12 Summerrise

By |Published On: 30/06/2020|Tags: , , , |

Il sole estivo baciava il villaggio visibilmente segnato dalla lotta contro i goblin.

Fratello Sturkas ha dato ordine a Vike di raggruppare alcuni cacciatori ancora abili e di seguire i razziatori per scongiurare un eventuale secondo attacco. Di perdite gliene avevano inflitte ma erano ancora numerosi e se avessero tentato un secondo assalto Hollows sarebbe stato dato alle fiamme.

Vike prese un pugno di uomini il suo cane e partì all’alba.

Della Compagnia tutti portavano segni delle gravi ferite ma nel complesso se l’erano cavata. Emmet aveva la spalla ancora fasciata e bloccata ma gli era tornato l’appetito e fece visita ai bimbi alla casa di Mrs Pollmore felice di trovarli sani e al sicuro anche se in gabbia. Lanciadelfalco faticava ancora a respirare ma non rinunciava alla sua passeggiata mattutina e Gaverin doveva tenere la benda sull’occhio ed evitare di prendere forti luci ma a parte quello non rinunciò ad esplorare la cima dell’antica collina del villaggio dove antichi menhir erano stati eretti in cerchio secoli or sono da mani sconosciute.

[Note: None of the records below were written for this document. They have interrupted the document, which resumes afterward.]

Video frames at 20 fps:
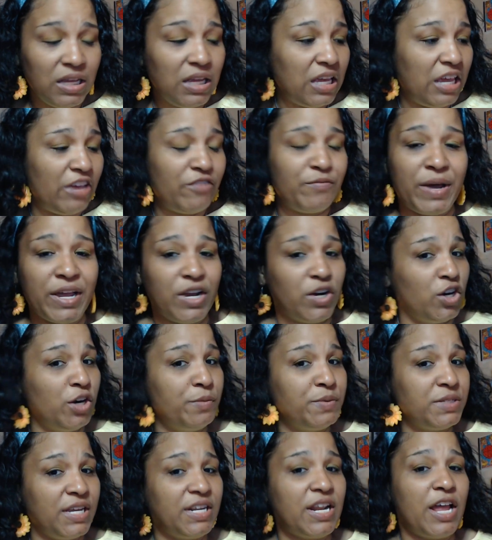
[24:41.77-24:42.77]
If my
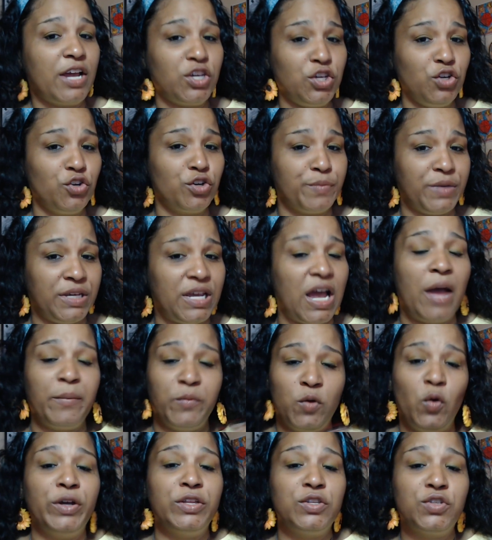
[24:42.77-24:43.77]
herbs cannot cure me, I'm
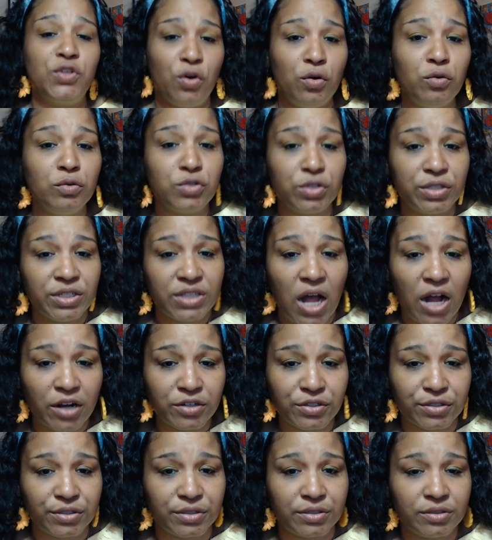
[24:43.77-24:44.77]
going to go to the
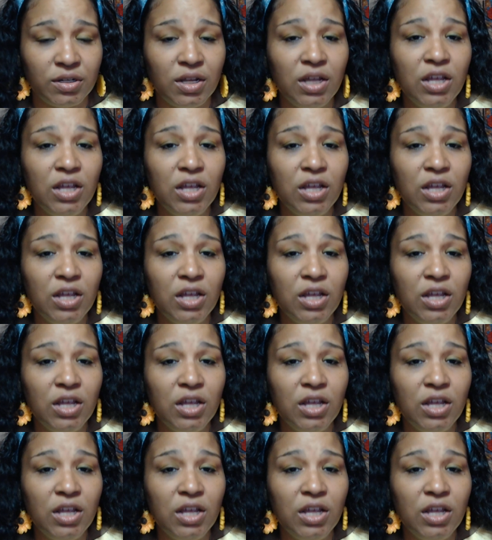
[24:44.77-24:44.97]
doctor.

Occhinelvento appena fu in grado di camminare diete una mano a Nirvea e tra i due nacque un intesa. Ella si sentiva al sicuro con il druido e anche se lei era ben più vecchia di lui, il carattere saggio e pacato di Ilwyd le diedero conforto.

Malak era ancora debole, ma riusciva a mangiare e per la prima mattina dalla battaglia la febbre era sparita.

Alla sera Gaverin riunì il gruppo e raccontò che era convinto di aver trovato l’entrata di una cripta segreta sul fianco della collina rocciosa che faceva da perimetro all’altopiano dei menhir.

Bodlo manifestò chiaro disinteresse per la questione e propose di andare via.

Ma nessuna decisione venne presa quella sera.